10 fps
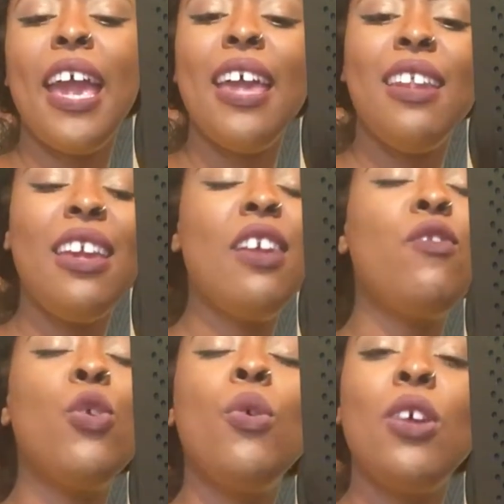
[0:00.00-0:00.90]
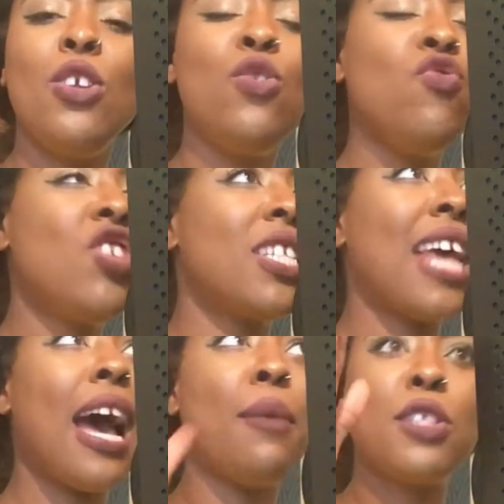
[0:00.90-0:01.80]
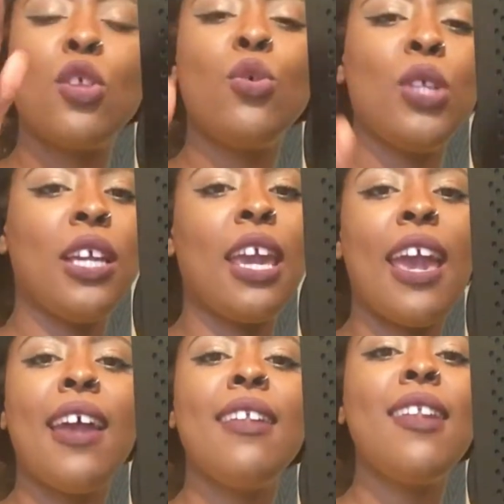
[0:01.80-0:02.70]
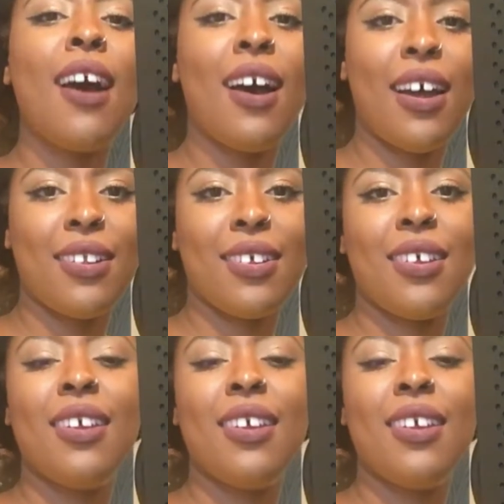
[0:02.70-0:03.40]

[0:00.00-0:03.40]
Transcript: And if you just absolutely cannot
# # # # #
Aim of the task ▸
Write out exactly the lines from the one containing "[0:01.80-0:02.70]" through the end of the entries, both included. Pictures are not copied.

Reply to the task ▸
[0:01.80-0:02.70]
[0:02.70-0:03.40]

[0:00.00-0:03.40]
Transcript: And if you just absolutely cannot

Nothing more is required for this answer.